*EXERCISE DETAILS:* Output all entries precisely and leave out the pictures.

*RECORDS FOR THIS TASK:*
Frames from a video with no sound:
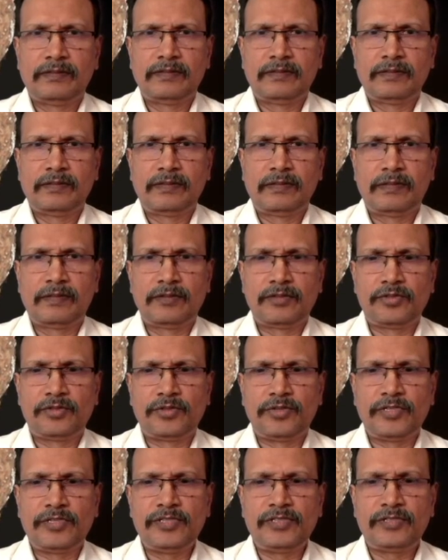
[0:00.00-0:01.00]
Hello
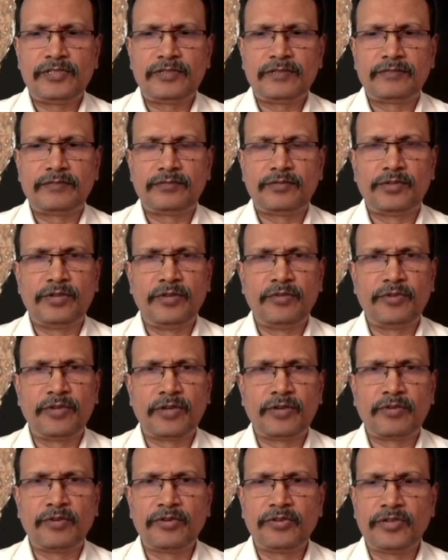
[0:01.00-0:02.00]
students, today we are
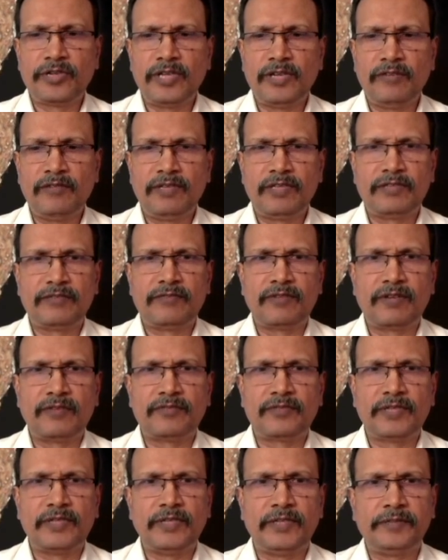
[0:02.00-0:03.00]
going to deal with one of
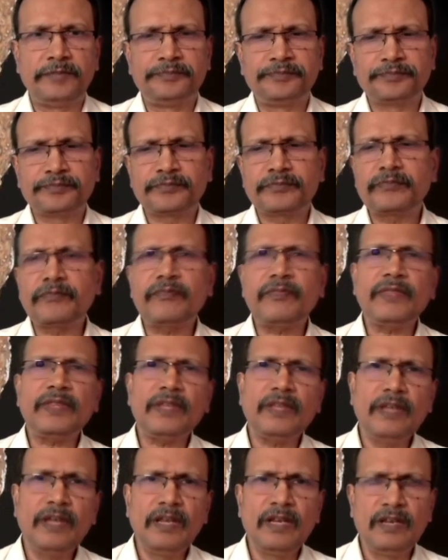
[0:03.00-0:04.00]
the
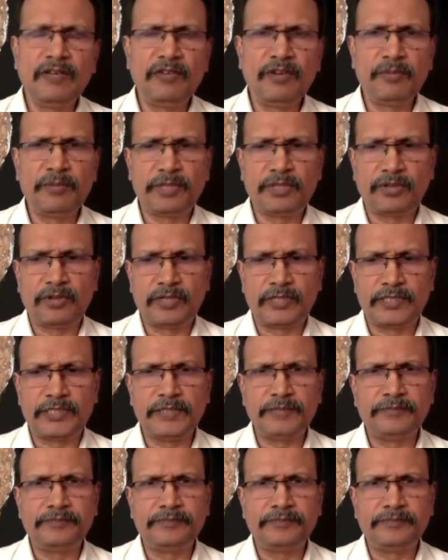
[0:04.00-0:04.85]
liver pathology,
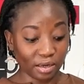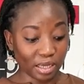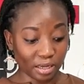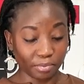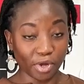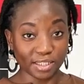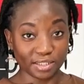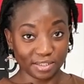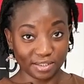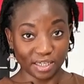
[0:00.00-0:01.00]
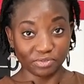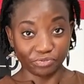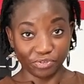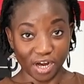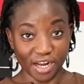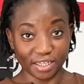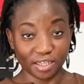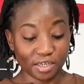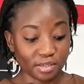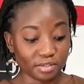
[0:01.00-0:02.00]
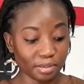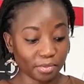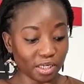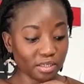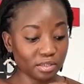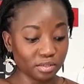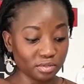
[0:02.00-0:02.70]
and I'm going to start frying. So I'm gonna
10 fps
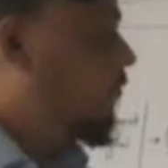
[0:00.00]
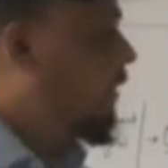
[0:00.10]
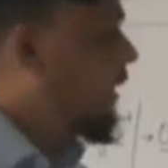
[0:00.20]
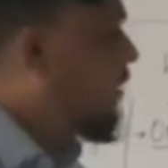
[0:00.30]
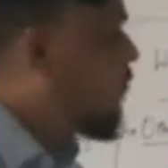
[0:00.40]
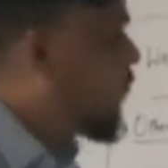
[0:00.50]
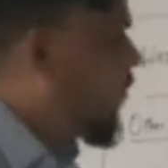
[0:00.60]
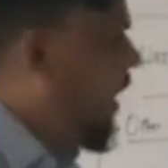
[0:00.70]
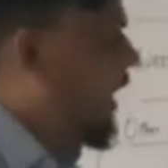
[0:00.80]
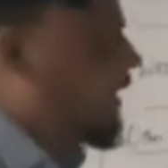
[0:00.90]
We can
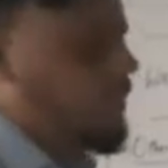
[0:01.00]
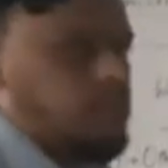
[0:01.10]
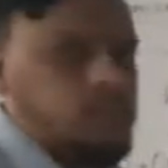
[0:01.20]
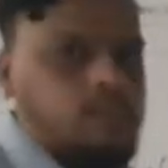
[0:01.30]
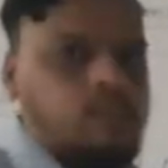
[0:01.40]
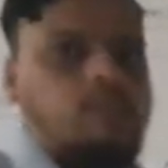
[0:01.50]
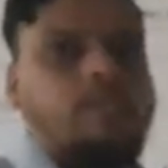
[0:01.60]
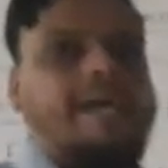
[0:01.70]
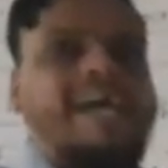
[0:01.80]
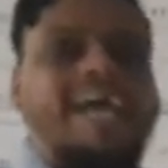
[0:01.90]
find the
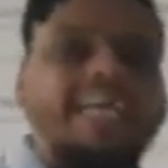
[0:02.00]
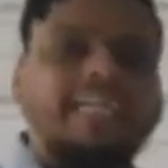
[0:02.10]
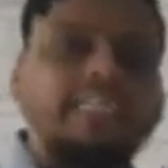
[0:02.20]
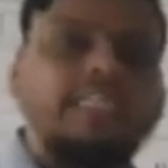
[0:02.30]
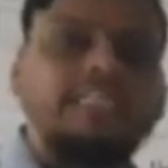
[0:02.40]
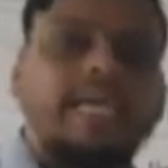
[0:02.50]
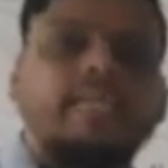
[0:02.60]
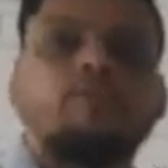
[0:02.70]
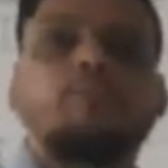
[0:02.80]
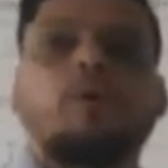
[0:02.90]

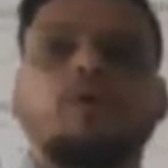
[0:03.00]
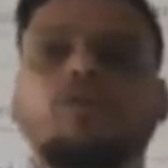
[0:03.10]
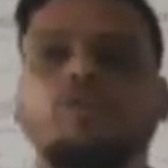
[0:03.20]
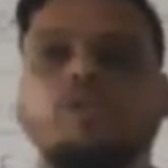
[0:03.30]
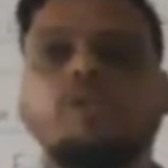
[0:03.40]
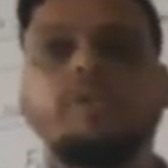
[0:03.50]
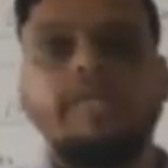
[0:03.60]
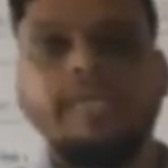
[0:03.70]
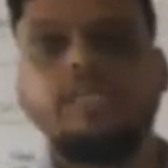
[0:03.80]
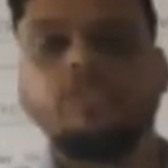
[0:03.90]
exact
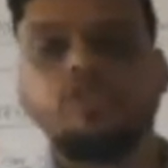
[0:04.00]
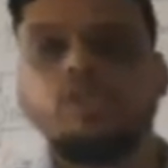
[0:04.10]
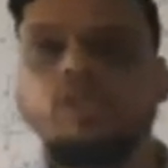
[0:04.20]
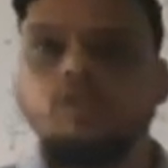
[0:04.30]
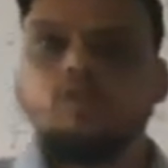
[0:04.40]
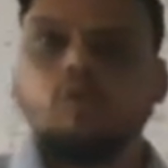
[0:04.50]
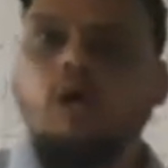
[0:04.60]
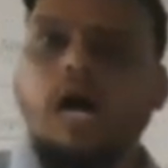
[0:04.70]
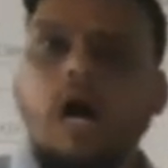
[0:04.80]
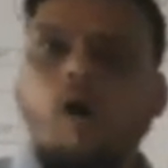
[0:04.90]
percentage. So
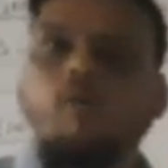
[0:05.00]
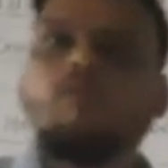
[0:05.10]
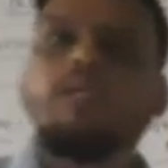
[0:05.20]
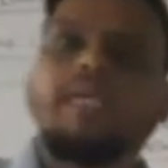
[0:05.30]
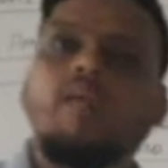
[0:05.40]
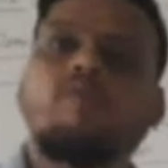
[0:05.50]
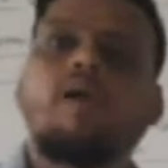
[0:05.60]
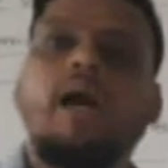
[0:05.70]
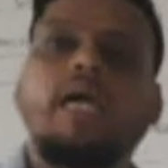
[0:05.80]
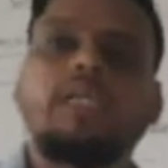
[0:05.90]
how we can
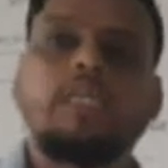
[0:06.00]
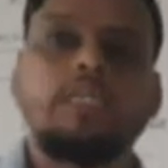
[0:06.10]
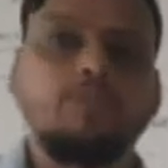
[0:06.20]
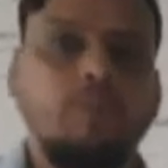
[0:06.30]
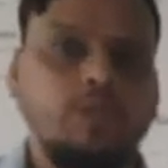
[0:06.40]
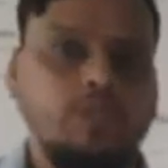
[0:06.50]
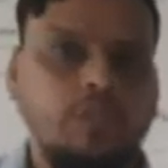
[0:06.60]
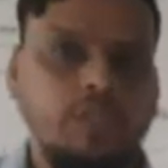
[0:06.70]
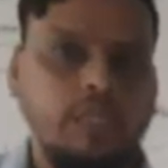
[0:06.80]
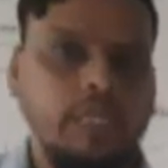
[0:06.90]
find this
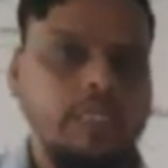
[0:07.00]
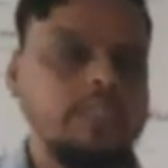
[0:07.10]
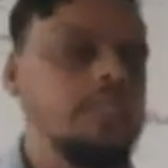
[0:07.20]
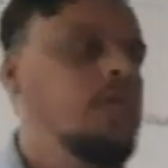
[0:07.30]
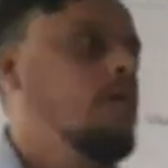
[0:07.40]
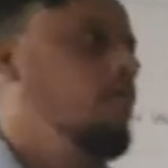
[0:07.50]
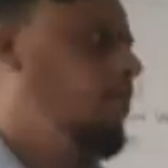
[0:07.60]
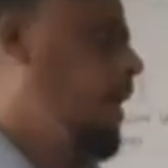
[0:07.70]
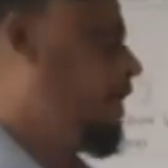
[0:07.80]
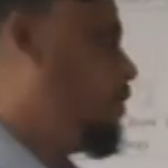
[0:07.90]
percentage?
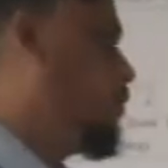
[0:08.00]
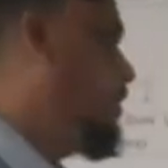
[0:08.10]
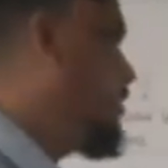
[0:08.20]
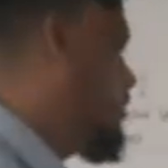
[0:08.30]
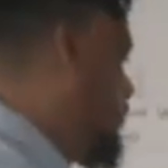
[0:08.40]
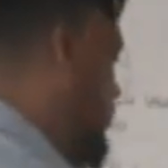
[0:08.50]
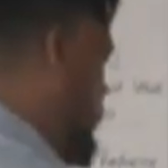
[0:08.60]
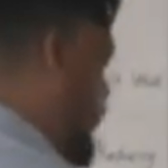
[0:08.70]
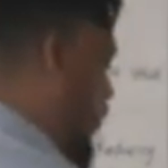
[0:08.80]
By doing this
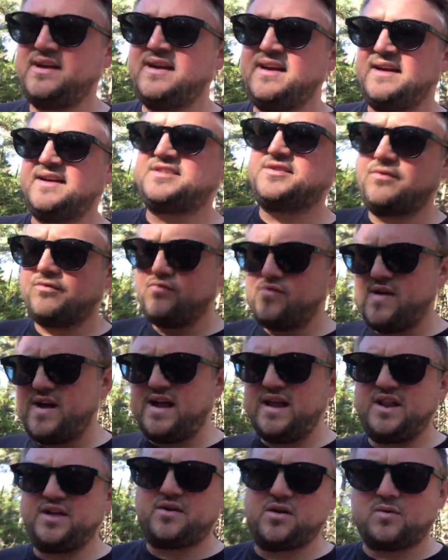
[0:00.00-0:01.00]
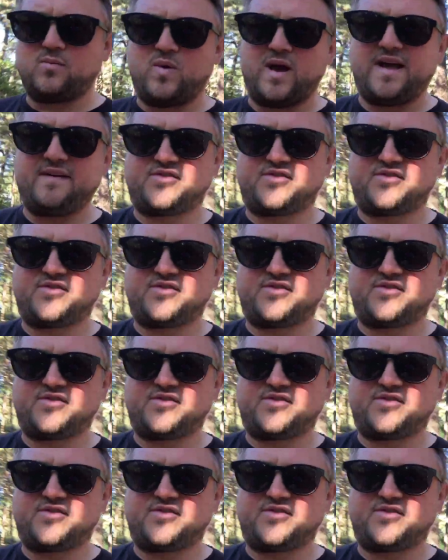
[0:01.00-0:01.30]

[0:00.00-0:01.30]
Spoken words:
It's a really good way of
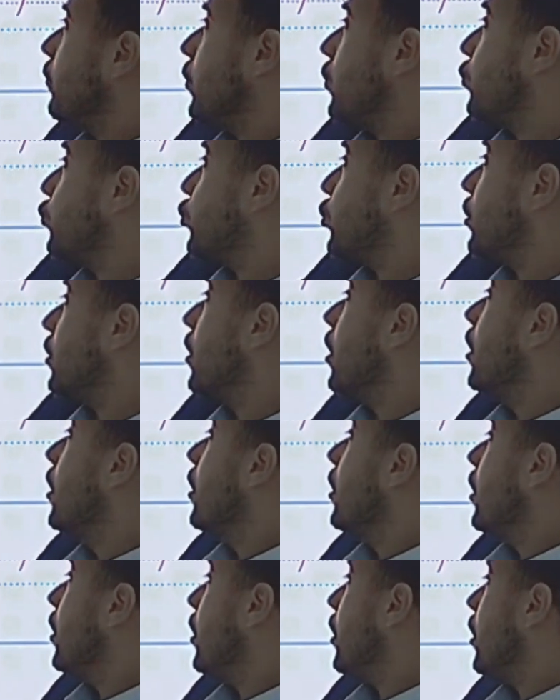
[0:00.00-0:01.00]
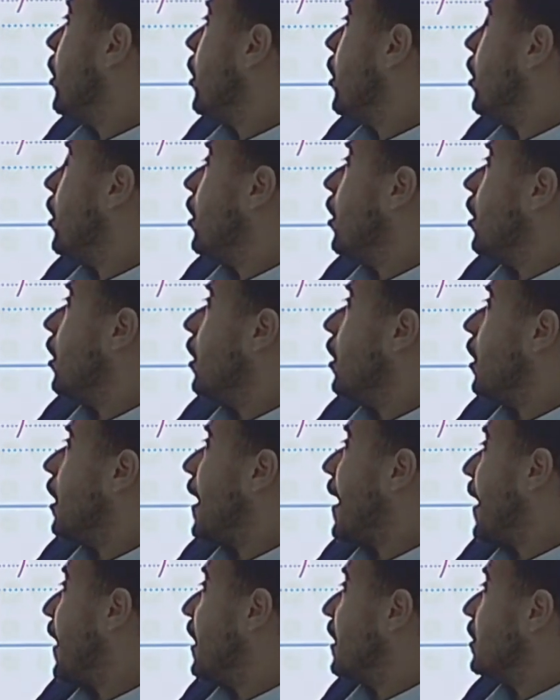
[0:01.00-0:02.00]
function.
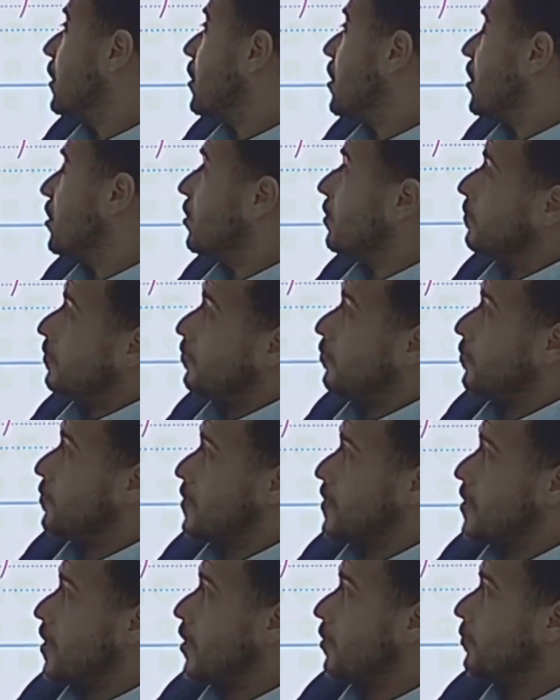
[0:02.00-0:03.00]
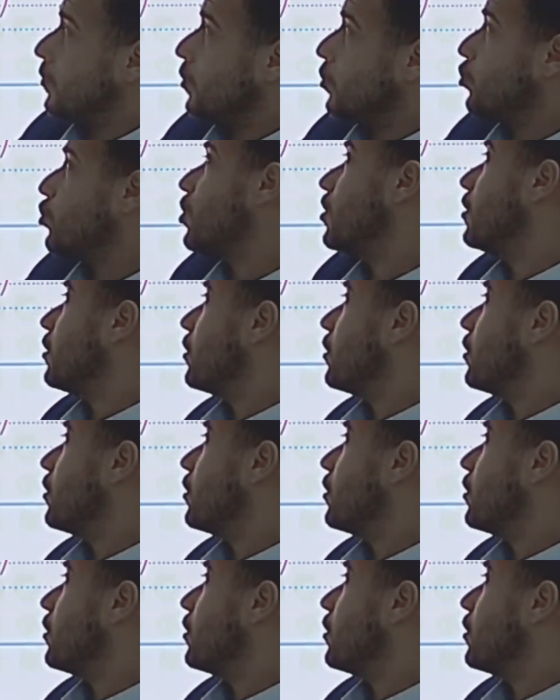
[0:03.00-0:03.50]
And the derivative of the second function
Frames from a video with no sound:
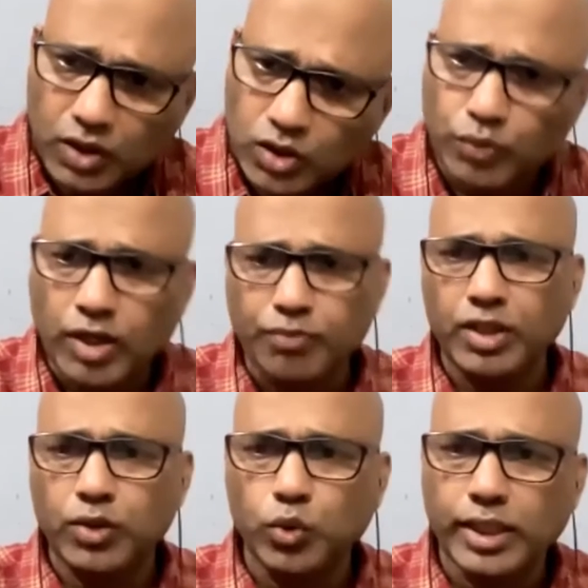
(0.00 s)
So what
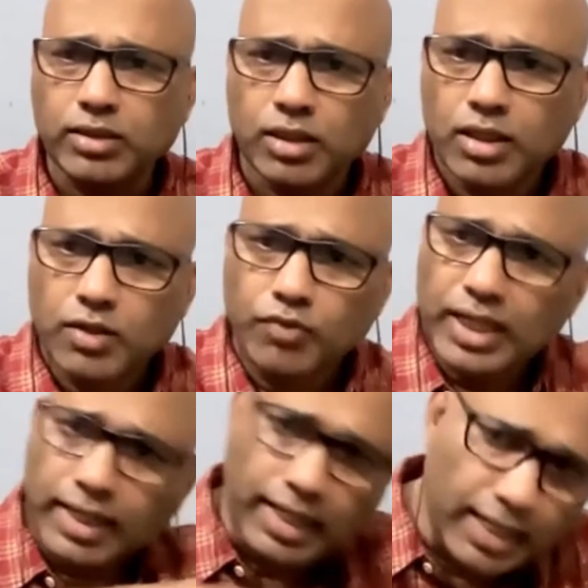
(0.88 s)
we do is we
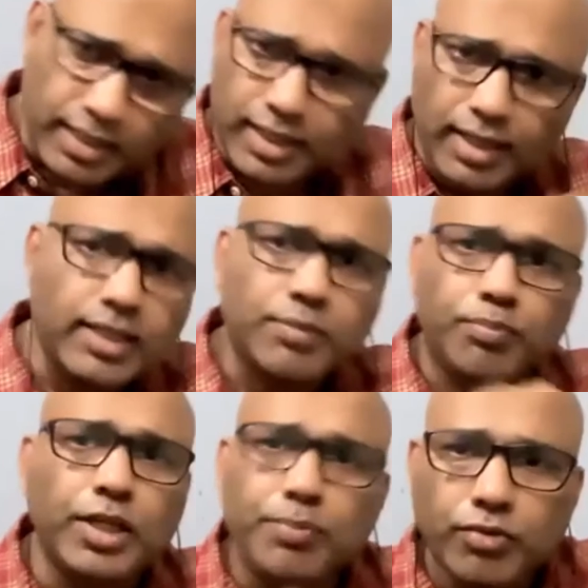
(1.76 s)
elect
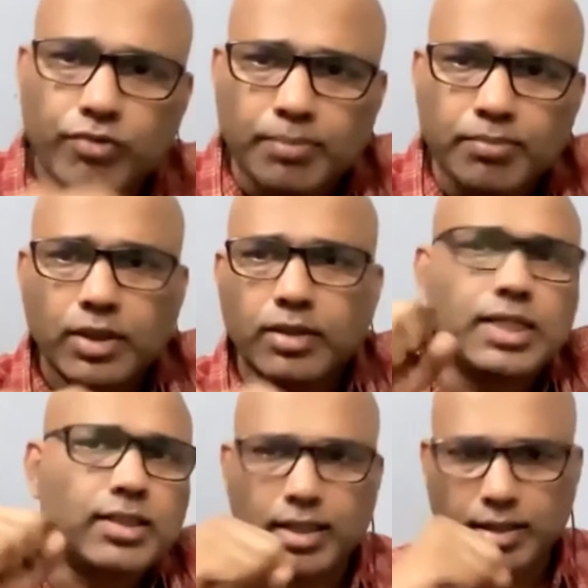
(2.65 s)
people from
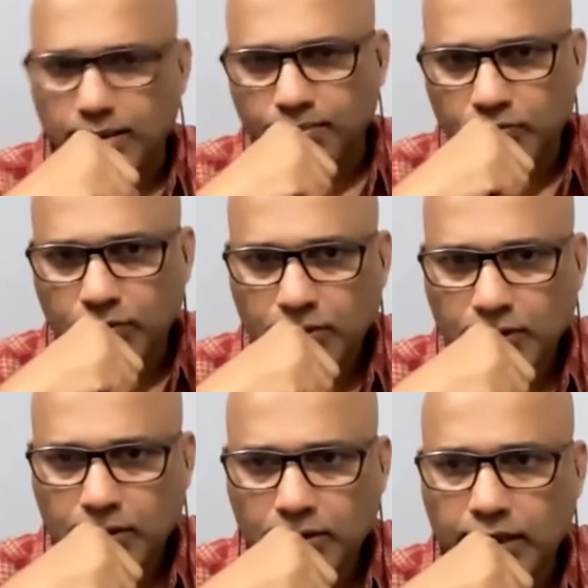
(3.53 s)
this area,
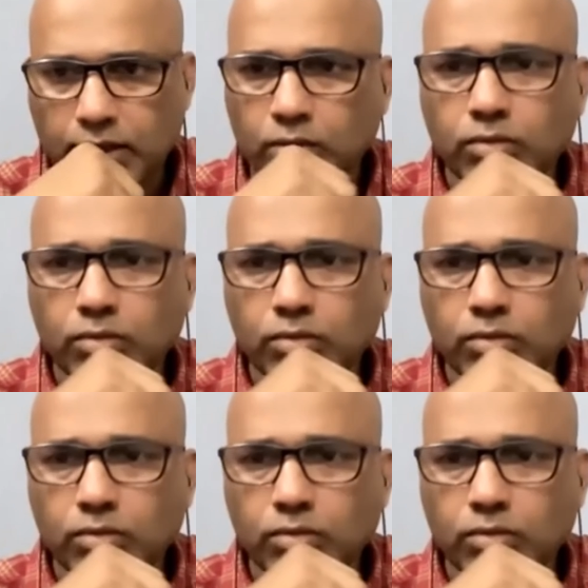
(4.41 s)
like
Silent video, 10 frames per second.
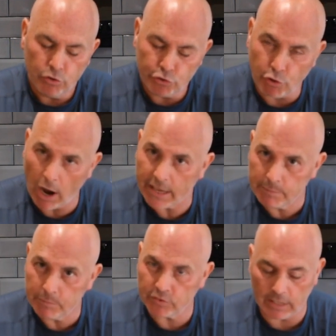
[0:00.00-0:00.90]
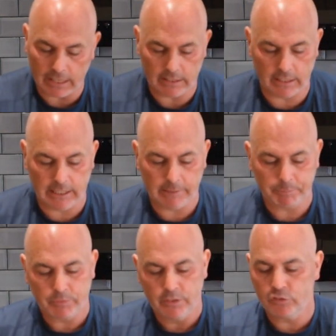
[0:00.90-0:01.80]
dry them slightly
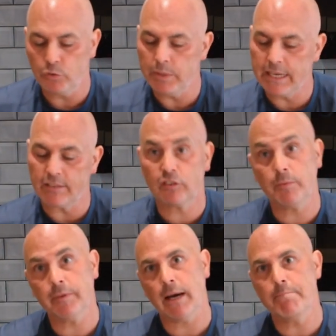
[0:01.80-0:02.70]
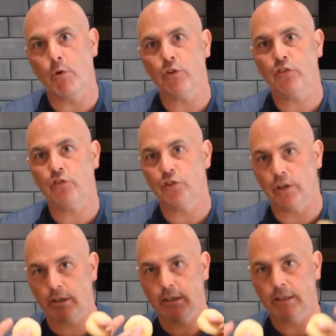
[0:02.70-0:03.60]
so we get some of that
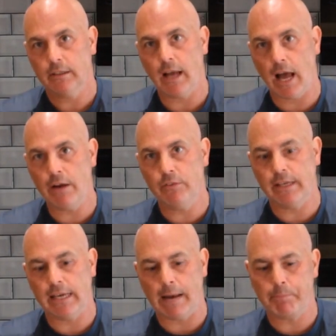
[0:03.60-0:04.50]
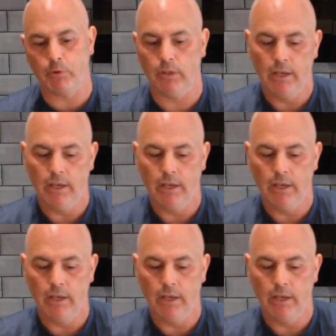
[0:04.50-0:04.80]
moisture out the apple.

*EXERCISE RESULT:*
Frames from a video with no sound:
[0:00.00-0:01.00]
Hello
[0:01.00-0:02.00]
students, today we are
[0:02.00-0:03.00]
going to deal with one of
[0:03.00-0:04.00]
the
[0:04.00-0:04.85]
liver pathology,
[0:00.00-0:01.00]
[0:01.00-0:02.00]
[0:02.00-0:02.70]
and I'm going to start frying. So I'm gonna
10 fps
[0:00.00]
[0:00.10]
[0:00.20]
[0:00.30]
[0:00.40]
[0:00.50]
[0:00.60]
[0:00.70]
[0:00.80]
[0:00.90]
We can
[0:01.00]
[0:01.10]
[0:01.20]
[0:01.30]
[0:01.40]
[0:01.50]
[0:01.60]
[0:01.70]
[0:01.80]
[0:01.90]
find the
[0:02.00]
[0:02.10]
[0:02.20]
[0:02.30]
[0:02.40]
[0:02.50]
[0:02.60]
[0:02.70]
[0:02.80]
[0:02.90]

[0:03.00]
[0:03.10]
[0:03.20]
[0:03.30]
[0:03.40]
[0:03.50]
[0:03.60]
[0:03.70]
[0:03.80]
[0:03.90]
exact
[0:04.00]
[0:04.10]
[0:04.20]
[0:04.30]
[0:04.40]
[0:04.50]
[0:04.60]
[0:04.70]
[0:04.80]
[0:04.90]
percentage. So
[0:05.00]
[0:05.10]
[0:05.20]
[0:05.30]
[0:05.40]
[0:05.50]
[0:05.60]
[0:05.70]
[0:05.80]
[0:05.90]
how we can
[0:06.00]
[0:06.10]
[0:06.20]
[0:06.30]
[0:06.40]
[0:06.50]
[0:06.60]
[0:06.70]
[0:06.80]
[0:06.90]
find this
[0:07.00]
[0:07.10]
[0:07.20]
[0:07.30]
[0:07.40]
[0:07.50]
[0:07.60]
[0:07.70]
[0:07.80]
[0:07.90]
percentage?
[0:08.00]
[0:08.10]
[0:08.20]
[0:08.30]
[0:08.40]
[0:08.50]
[0:08.60]
[0:08.70]
[0:08.80]
By doing this
[0:00.00-0:01.00]
[0:01.00-0:01.30]

[0:00.00-0:01.30]
Spoken words:
It's a really good way of
[0:00.00-0:01.00]
[0:01.00-0:02.00]
function.
[0:02.00-0:03.00]
[0:03.00-0:03.50]
And the derivative of the second function
Frames from a video with no sound:
(0.00 s)
So what
(0.88 s)
we do is we
(1.76 s)
elect
(2.65 s)
people from
(3.53 s)
this area,
(4.41 s)
like
Silent video, 10 frames per second.
[0:00.00-0:00.90]
[0:00.90-0:01.80]
dry them slightly
[0:01.80-0:02.70]
[0:02.70-0:03.60]
so we get some of that
[0:03.60-0:04.50]
[0:04.50-0:04.80]
moisture out the apple.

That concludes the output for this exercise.